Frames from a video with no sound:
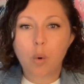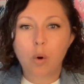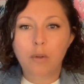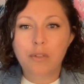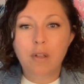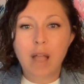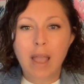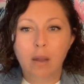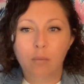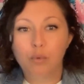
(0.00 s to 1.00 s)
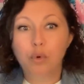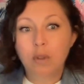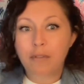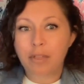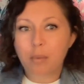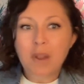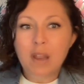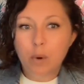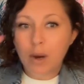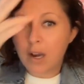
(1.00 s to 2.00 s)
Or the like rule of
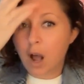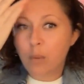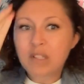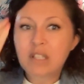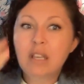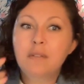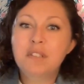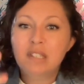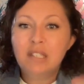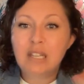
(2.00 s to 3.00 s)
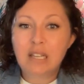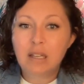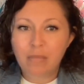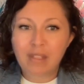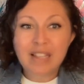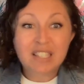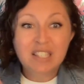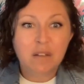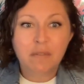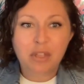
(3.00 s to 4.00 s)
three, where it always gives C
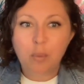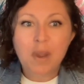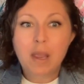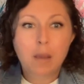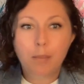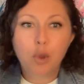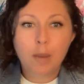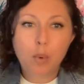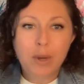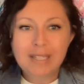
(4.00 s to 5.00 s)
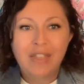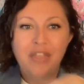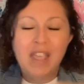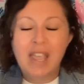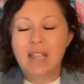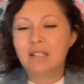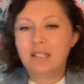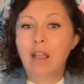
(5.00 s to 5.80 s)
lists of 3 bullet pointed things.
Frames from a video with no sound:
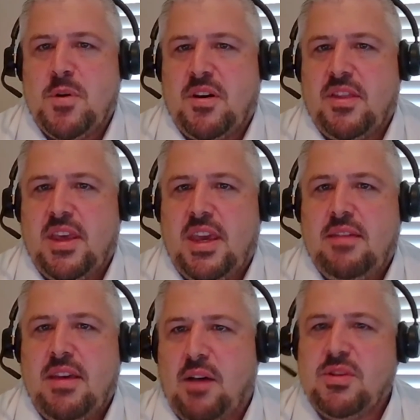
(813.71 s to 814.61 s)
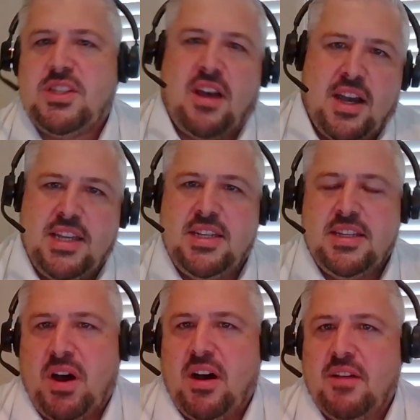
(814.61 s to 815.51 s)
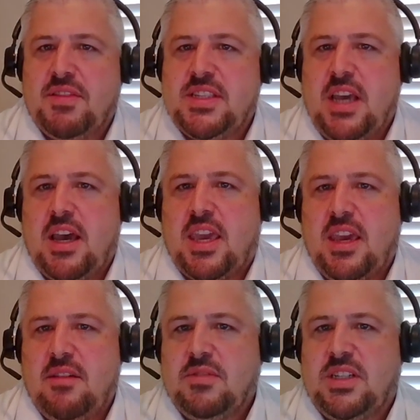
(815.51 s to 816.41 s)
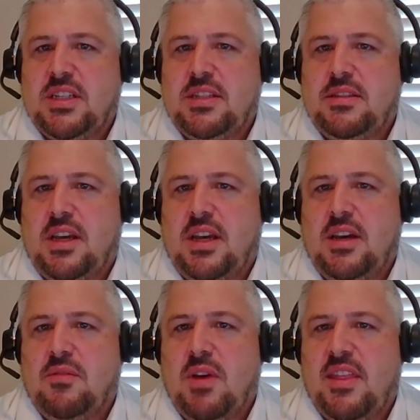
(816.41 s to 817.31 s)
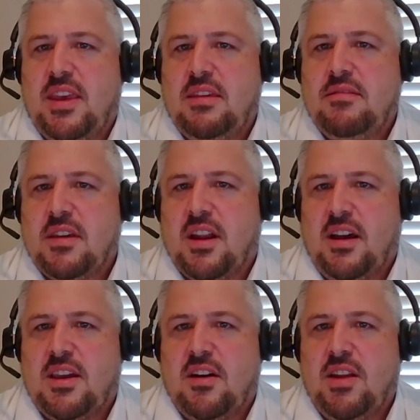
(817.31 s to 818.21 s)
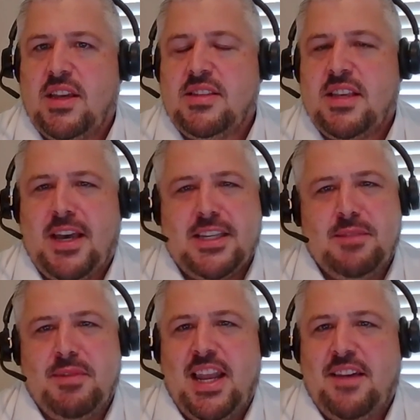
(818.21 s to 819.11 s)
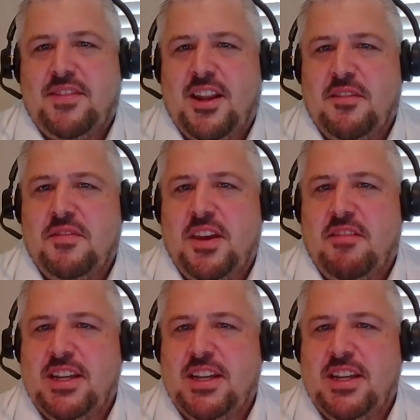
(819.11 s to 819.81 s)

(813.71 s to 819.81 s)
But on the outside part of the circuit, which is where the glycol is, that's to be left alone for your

========

Repeat exactly the lines from the one containing "(814.61 s to 815.51 s)" to the last line of the data above, both included, and write no pictures into the copy.

(814.61 s to 815.51 s)
(815.51 s to 816.41 s)
(816.41 s to 817.31 s)
(817.31 s to 818.21 s)
(818.21 s to 819.11 s)
(819.11 s to 819.81 s)

(813.71 s to 819.81 s)
But on the outside part of the circuit, which is where the glycol is, that's to be left alone for your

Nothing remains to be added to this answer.